§ **Exercise objective**
Copy each line of the following material that has the string "Transcript".

§ **Listed records**
= Beginning of Section =

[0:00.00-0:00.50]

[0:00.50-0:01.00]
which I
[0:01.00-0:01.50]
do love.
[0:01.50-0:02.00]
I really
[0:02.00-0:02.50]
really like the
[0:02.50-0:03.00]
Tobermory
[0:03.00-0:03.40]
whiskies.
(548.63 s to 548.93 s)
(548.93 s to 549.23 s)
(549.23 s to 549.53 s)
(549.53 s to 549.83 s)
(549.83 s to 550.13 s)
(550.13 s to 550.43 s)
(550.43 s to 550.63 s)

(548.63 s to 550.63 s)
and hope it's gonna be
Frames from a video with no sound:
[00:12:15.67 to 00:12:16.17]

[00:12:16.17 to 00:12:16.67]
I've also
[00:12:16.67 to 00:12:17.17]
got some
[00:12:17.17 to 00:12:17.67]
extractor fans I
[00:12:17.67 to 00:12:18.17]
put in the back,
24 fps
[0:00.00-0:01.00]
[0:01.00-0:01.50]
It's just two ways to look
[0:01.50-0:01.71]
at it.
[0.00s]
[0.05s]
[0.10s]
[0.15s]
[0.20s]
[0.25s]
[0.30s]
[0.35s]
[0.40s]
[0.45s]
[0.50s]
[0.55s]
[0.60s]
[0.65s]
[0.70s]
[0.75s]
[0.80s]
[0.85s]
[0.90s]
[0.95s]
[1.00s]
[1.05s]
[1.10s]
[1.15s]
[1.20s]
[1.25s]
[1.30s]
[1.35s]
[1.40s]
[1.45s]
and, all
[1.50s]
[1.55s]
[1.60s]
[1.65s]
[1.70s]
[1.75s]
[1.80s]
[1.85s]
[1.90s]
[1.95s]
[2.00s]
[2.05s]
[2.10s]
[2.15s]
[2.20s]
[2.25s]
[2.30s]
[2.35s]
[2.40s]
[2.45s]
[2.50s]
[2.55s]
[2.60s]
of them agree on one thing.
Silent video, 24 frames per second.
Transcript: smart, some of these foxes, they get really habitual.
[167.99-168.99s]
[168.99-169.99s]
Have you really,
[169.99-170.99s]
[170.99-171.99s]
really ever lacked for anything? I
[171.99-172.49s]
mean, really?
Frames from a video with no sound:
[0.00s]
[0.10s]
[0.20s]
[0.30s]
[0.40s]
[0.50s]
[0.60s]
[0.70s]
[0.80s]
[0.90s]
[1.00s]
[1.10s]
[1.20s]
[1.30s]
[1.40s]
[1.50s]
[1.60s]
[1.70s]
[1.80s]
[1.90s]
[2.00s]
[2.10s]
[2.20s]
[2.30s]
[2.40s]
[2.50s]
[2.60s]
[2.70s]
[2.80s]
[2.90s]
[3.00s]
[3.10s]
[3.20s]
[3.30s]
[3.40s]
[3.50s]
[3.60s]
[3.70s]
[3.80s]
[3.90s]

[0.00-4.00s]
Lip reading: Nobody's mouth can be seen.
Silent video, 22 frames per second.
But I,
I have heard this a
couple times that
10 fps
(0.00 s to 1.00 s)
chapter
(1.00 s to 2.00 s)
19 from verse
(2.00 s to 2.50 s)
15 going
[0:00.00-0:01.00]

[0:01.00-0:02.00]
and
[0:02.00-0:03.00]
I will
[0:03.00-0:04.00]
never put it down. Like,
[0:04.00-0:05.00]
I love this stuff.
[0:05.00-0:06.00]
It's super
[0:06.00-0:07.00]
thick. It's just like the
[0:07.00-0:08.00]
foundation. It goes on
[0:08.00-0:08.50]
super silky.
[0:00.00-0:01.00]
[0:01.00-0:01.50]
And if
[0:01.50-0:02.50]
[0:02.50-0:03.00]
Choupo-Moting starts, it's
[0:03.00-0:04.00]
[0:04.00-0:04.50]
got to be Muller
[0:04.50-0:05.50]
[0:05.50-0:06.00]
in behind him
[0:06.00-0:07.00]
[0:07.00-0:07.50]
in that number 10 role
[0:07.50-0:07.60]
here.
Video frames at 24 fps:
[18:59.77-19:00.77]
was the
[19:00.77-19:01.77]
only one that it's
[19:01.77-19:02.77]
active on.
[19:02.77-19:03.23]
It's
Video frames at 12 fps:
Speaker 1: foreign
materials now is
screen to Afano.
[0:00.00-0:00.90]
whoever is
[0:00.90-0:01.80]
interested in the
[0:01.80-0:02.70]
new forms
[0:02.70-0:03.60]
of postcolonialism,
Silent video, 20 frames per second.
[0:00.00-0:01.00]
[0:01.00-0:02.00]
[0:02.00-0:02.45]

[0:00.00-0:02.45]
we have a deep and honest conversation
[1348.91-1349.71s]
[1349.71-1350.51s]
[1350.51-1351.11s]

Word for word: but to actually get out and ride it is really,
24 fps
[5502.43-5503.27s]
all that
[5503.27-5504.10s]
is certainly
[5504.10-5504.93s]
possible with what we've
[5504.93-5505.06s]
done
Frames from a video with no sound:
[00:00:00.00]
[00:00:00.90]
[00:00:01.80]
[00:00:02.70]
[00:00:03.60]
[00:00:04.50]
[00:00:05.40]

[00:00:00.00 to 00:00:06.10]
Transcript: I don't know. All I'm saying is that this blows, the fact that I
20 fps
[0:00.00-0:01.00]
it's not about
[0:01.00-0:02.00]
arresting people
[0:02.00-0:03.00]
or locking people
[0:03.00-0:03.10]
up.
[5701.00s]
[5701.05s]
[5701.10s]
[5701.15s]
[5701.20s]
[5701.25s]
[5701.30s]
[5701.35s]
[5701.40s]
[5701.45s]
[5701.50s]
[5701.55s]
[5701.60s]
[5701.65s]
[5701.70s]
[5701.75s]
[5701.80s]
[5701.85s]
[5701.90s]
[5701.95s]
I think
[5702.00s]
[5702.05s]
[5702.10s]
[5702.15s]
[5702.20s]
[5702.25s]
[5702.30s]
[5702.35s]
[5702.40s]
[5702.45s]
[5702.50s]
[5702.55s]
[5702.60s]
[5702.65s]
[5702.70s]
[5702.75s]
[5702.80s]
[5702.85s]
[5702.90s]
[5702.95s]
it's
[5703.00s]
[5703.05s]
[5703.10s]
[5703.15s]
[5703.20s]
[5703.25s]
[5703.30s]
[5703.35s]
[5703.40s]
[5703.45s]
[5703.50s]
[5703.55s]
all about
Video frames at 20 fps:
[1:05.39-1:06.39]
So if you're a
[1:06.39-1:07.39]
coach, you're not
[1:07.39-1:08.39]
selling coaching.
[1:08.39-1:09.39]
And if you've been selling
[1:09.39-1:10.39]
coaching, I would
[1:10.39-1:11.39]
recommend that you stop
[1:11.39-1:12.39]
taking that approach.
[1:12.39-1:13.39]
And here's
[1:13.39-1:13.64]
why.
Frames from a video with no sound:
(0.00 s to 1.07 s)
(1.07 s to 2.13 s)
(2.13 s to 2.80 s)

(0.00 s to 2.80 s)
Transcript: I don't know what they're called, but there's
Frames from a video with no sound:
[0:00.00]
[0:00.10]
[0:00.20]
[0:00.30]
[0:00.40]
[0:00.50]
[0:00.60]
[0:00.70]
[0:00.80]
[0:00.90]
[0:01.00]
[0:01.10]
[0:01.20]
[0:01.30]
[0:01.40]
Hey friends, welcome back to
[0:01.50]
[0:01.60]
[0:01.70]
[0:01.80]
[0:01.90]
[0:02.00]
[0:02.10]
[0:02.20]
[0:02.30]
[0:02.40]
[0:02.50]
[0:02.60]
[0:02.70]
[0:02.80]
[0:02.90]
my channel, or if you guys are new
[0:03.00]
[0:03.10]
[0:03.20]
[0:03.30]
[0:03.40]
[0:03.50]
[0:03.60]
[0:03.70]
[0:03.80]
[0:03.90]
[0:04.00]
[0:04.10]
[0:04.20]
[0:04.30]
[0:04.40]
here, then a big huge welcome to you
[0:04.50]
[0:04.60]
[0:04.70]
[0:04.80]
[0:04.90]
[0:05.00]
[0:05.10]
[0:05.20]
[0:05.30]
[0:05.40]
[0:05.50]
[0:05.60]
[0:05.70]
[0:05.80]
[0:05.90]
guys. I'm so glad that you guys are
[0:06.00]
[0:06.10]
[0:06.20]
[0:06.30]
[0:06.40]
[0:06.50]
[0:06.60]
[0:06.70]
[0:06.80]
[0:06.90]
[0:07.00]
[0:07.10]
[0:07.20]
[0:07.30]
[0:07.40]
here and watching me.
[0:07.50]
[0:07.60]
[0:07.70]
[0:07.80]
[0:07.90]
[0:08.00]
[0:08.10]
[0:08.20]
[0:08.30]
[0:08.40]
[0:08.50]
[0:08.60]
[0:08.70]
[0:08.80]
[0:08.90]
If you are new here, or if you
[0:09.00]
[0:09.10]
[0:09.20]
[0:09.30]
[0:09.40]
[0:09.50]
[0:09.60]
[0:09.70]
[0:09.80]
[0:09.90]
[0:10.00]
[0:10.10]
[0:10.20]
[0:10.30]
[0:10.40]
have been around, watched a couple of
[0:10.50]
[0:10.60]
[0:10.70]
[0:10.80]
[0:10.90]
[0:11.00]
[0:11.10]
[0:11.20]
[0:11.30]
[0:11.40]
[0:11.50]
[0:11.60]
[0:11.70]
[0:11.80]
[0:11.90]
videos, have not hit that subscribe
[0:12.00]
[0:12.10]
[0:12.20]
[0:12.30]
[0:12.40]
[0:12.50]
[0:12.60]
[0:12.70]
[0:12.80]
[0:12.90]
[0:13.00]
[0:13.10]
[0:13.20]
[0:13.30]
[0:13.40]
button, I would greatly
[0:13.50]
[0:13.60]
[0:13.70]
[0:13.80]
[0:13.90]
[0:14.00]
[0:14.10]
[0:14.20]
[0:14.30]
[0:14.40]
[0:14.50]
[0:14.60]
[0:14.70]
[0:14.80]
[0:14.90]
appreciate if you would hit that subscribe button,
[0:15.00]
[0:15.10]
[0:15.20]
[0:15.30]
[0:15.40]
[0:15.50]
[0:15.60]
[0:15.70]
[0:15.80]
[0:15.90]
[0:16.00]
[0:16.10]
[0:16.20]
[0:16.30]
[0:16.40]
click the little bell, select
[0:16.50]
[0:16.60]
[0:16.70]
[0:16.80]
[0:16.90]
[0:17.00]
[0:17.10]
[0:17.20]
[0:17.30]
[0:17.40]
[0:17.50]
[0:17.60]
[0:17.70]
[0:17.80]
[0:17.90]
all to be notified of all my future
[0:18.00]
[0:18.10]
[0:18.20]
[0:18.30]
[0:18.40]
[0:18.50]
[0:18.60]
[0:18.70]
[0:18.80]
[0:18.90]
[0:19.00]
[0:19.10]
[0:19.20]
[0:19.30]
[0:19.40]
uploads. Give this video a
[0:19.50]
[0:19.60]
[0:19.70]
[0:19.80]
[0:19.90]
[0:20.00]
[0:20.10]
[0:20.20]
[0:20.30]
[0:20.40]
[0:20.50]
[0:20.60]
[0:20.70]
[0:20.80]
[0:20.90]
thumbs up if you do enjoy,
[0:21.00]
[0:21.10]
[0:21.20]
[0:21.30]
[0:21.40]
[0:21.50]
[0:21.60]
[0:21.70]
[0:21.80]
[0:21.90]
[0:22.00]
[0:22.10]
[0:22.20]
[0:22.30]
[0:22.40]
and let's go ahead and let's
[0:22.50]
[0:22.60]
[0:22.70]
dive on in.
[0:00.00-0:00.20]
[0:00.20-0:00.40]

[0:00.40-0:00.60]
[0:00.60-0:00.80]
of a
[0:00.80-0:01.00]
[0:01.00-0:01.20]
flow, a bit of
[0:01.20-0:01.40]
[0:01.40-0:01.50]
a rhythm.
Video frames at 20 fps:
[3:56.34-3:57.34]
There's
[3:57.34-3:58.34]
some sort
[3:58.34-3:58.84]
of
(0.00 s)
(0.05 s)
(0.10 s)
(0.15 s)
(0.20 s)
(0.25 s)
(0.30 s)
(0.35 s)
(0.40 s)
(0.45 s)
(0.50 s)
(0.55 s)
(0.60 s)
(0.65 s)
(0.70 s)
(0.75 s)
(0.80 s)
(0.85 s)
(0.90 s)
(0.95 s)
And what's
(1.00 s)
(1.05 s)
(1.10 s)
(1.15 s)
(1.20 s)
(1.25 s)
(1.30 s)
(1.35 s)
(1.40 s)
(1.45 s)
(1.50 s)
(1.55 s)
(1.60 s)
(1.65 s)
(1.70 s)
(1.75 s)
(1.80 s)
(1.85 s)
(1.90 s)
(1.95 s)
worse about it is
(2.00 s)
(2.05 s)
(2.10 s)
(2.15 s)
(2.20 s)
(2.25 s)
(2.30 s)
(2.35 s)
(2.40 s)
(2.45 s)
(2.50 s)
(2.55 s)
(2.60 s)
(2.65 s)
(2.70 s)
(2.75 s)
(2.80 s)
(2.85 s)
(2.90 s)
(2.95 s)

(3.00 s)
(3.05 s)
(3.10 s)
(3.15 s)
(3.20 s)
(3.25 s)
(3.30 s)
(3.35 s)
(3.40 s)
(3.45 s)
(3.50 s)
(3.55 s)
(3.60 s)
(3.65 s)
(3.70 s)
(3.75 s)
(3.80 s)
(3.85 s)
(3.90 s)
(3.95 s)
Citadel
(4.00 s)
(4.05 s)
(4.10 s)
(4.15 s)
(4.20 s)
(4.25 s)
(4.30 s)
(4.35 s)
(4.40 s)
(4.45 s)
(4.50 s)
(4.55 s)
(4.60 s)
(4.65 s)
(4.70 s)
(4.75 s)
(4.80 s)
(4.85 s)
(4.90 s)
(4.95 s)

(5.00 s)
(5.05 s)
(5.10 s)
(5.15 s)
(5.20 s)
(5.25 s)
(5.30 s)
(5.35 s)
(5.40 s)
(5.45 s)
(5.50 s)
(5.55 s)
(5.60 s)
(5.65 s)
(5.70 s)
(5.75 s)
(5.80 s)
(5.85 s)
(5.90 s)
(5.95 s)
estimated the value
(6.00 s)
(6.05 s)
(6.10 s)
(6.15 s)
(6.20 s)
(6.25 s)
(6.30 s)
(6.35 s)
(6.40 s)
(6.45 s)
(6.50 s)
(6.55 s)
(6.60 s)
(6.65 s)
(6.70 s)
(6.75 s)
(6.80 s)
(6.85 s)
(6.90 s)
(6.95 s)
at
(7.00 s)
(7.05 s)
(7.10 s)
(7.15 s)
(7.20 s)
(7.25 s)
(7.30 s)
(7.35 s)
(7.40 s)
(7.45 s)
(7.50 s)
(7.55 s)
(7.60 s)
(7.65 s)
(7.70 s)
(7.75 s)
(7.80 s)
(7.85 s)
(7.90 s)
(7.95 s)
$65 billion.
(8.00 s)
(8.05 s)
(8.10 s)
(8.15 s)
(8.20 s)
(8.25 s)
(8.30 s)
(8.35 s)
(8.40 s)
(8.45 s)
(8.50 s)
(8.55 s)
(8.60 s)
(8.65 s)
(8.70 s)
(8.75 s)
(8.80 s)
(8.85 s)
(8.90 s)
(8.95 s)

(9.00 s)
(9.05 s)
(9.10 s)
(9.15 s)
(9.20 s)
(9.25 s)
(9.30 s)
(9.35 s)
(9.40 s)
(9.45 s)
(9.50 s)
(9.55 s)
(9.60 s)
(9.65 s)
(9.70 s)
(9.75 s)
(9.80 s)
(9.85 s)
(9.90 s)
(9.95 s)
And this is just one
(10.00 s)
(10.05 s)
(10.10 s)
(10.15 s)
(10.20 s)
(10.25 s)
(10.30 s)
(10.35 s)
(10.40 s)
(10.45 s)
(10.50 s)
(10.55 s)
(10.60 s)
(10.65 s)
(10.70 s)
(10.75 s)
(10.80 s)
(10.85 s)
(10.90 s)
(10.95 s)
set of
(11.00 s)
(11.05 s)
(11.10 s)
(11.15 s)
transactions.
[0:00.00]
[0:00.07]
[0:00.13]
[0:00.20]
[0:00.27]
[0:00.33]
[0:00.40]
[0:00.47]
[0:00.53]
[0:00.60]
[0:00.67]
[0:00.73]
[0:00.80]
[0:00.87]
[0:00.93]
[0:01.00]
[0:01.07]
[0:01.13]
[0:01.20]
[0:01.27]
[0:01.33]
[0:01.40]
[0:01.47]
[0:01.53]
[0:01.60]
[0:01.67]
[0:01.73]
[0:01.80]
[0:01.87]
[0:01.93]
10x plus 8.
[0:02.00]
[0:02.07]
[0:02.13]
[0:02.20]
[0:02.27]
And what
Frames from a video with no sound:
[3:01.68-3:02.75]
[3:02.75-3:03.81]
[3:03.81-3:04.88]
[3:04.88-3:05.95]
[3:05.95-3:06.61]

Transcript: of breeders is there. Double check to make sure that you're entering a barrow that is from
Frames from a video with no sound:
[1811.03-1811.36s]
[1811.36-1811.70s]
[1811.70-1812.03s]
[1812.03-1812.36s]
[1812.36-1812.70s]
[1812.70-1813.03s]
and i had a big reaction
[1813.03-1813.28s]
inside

= End of Section =

§ **Solution for this task**
Transcript: smart, some of these foxes, they get really habitual.
Transcript: I don't know. All I'm saying is that this blows, the fact that I
Transcript: I don't know what they're called, but there's
Transcript: of breeders is there. Double check to make sure that you're entering a barrow that is from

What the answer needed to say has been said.